The exposure to RF from mobile phones in which
the antenna is located at greater distances from the
user (on the outside of a car, for example) is
drastically lower than that from hand-held phones,
because a person's RF exposure decreases rapidly
with distance from the source. The safety of so-
called “cordless phones,” which have a base unit
connected to the telephone wiring in a house and
which operate at far lower power levels and
frequencies, has not been questioned.
How much evidence is there that hand-held mobile phones might be harmful?Briefly, there is not enough evidence to know for
sure, either way; however, research efforts are on-
going. The existing scientific evidence is conflicting
and many of the studies that have been done to
date have suffered from flaws in their research
methods. Animal experiments investigating the
effects of RF exposures characteristic of mobile
phones have yielded conflicting results.

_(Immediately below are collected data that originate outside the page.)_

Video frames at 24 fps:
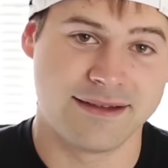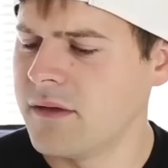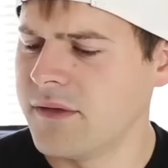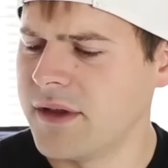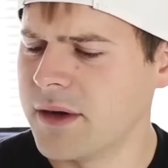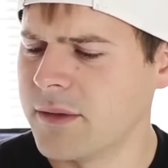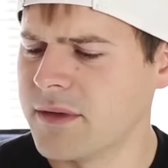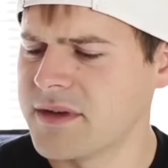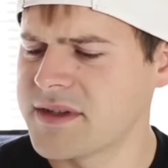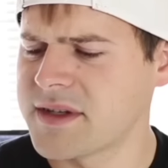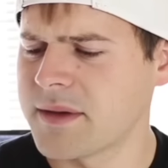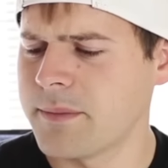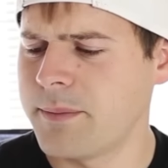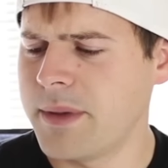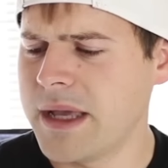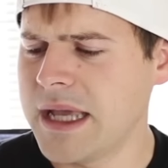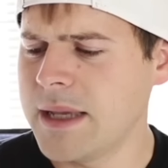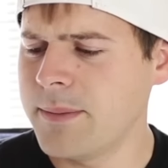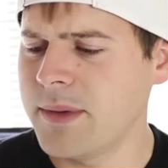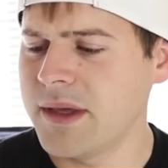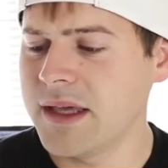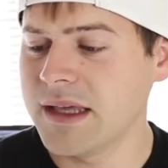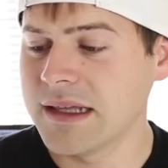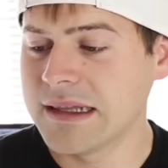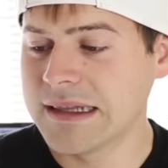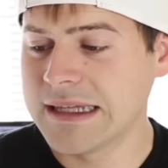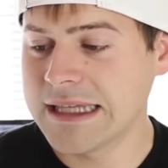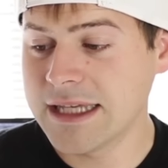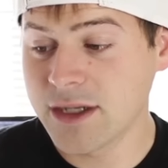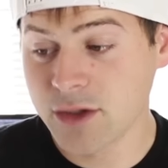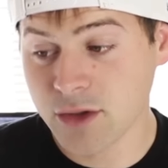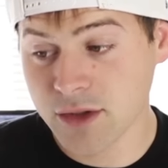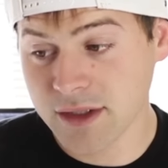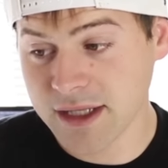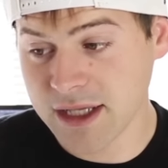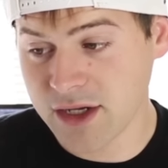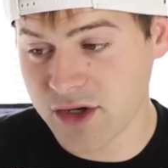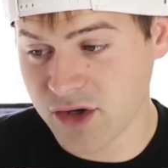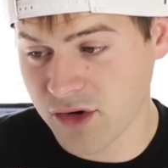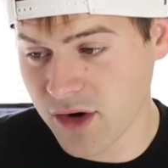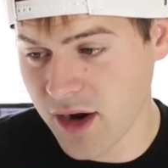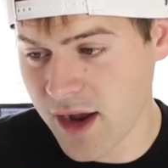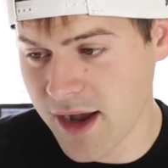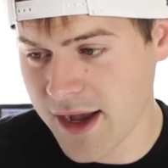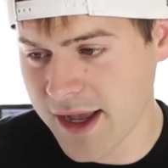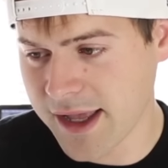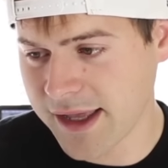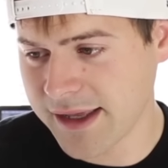There was a baby literally
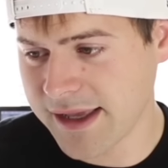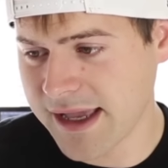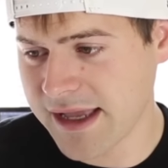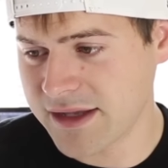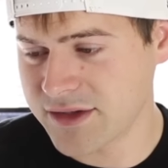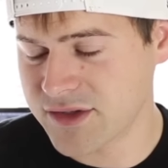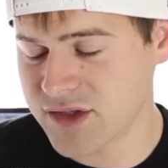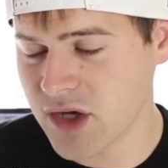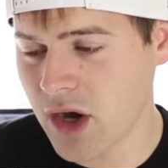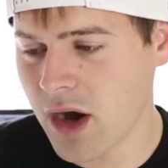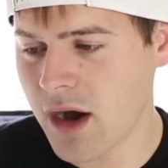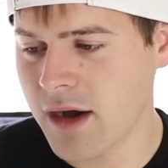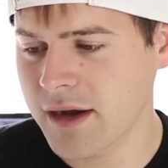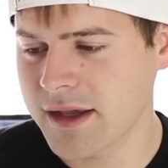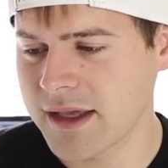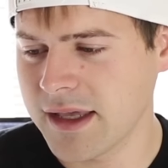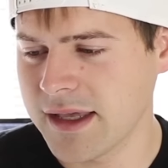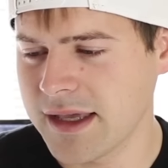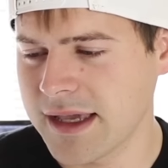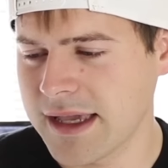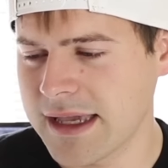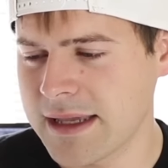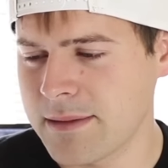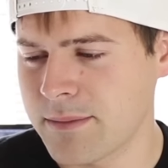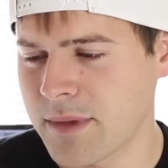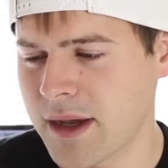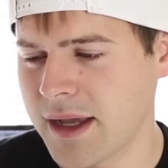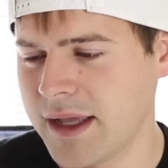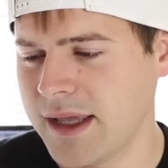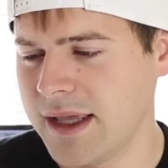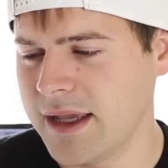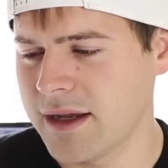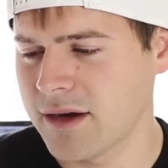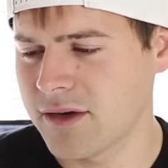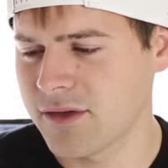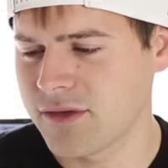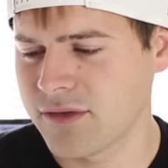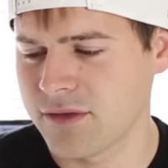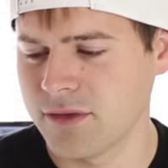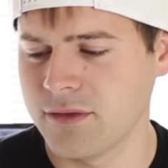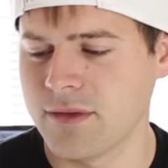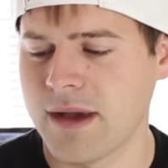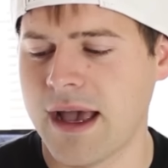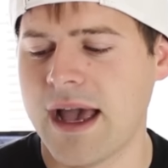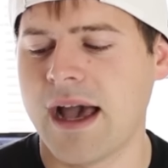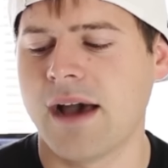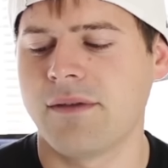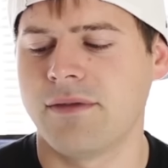crying and talking in my ear through
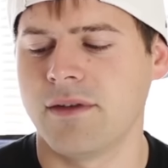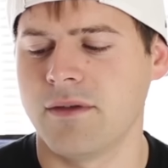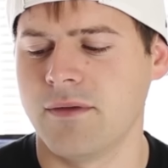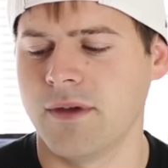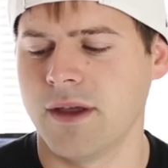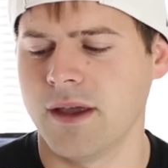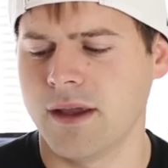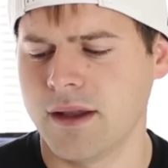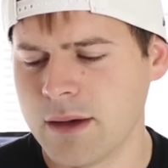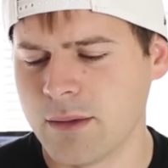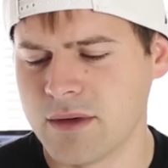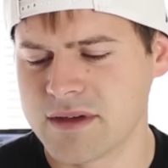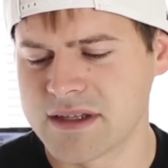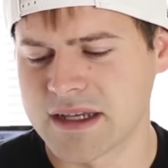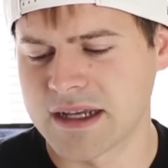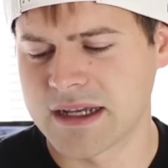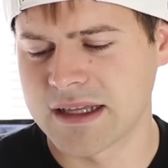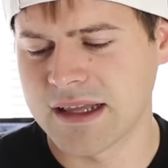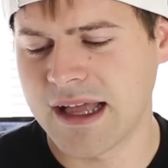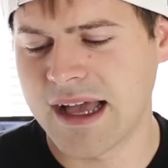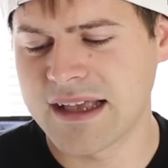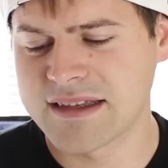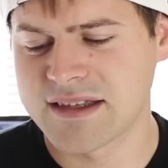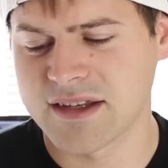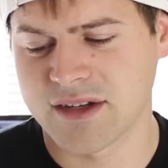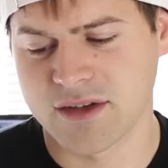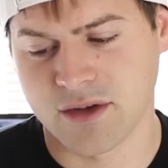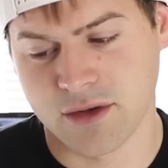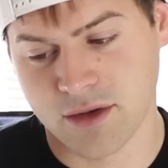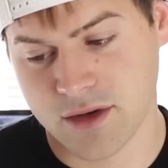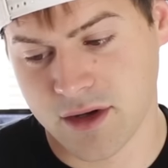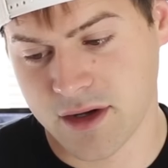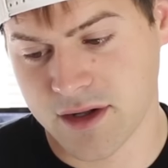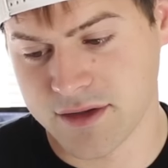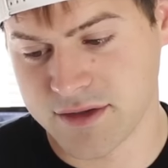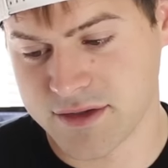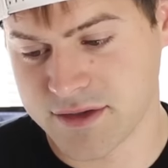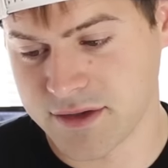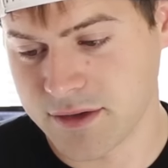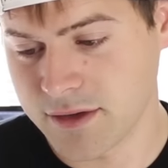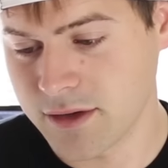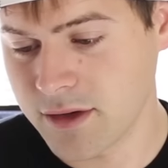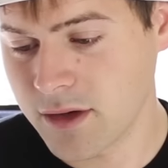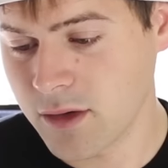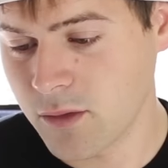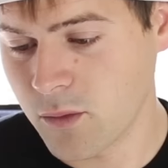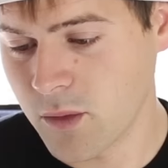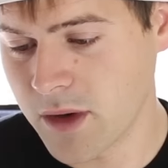half of it. It was a classical
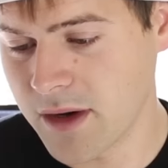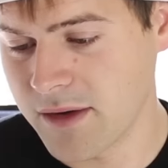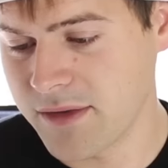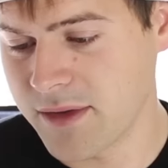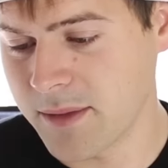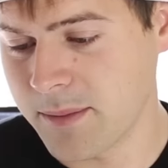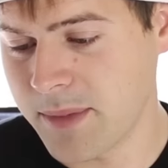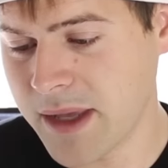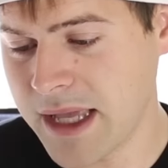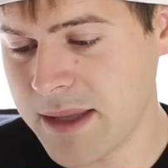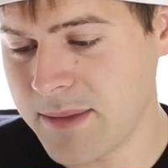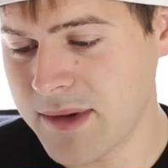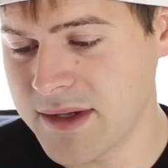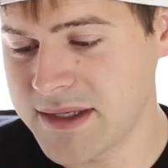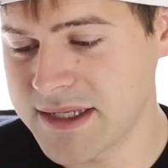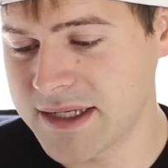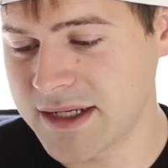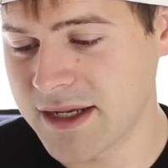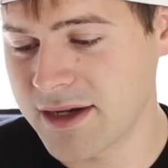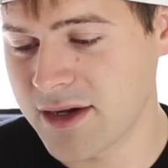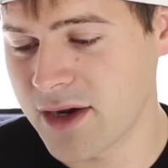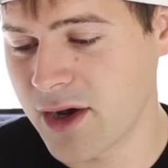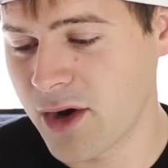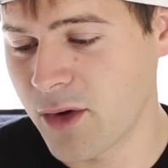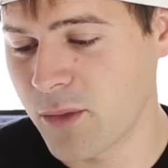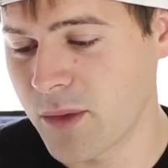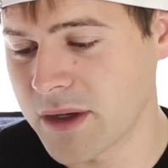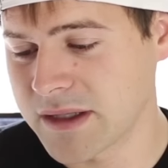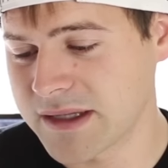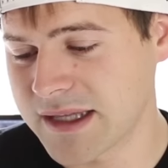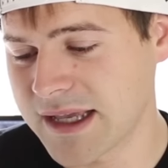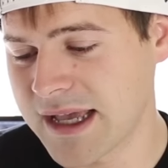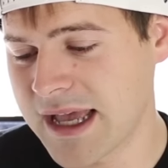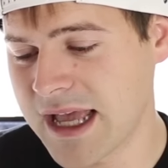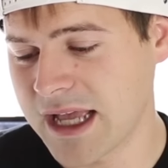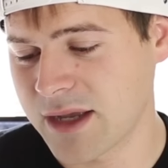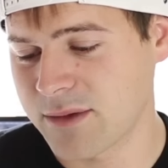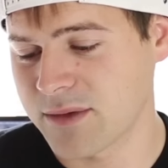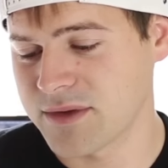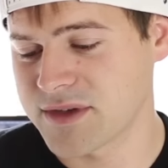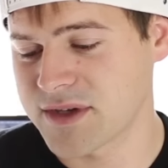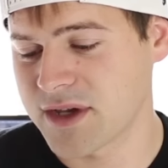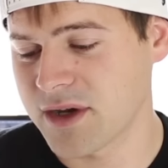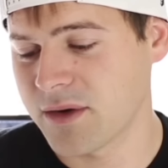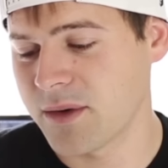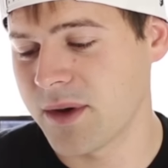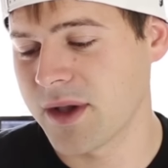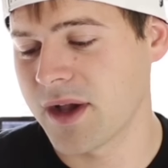concert where the baby didn't know what the heck was
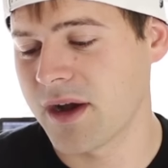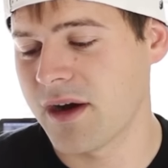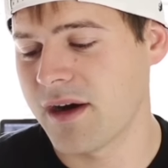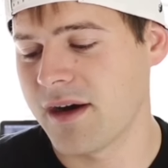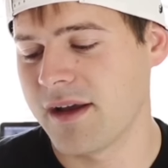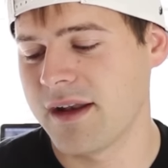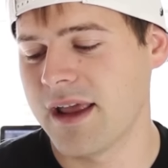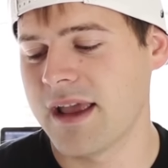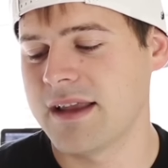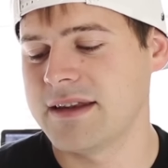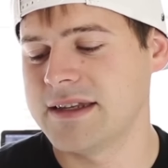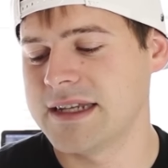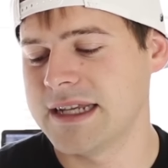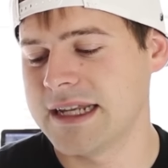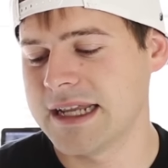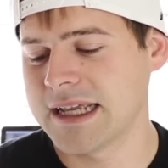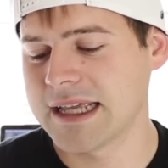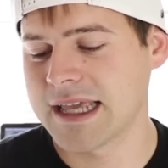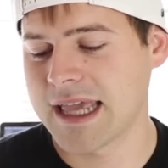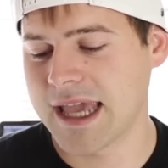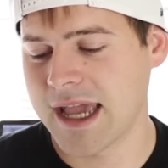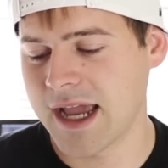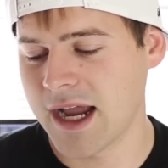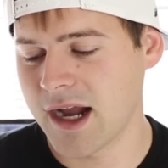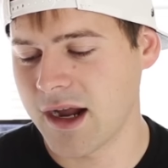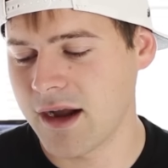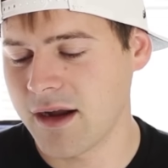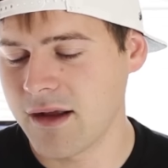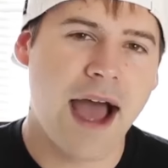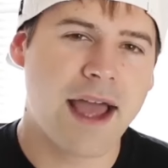going on and didn't care.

A few
animal studies, however, have suggested that low
levels of RF could accelerate the development of
cancer in laboratory animals. In one study, mice
genetically altered to be predisposed to developing
one type of cancer developed more than twice as
many such cancers when they were exposed to RF
energy compared to controls. There is much
uncertainty among scientists about whether results
obtained from animal studies apply to the use of
mobile phones. First, it is uncertain how to apply the
results obtained in rats and mice to humans.
Second, many of the studies that showed increased
tumor development used animals that had already
been treated with cancer-causing chemicals, and
other studies exposed the animals to the RF
virtually continuously—up to 22 hours per day.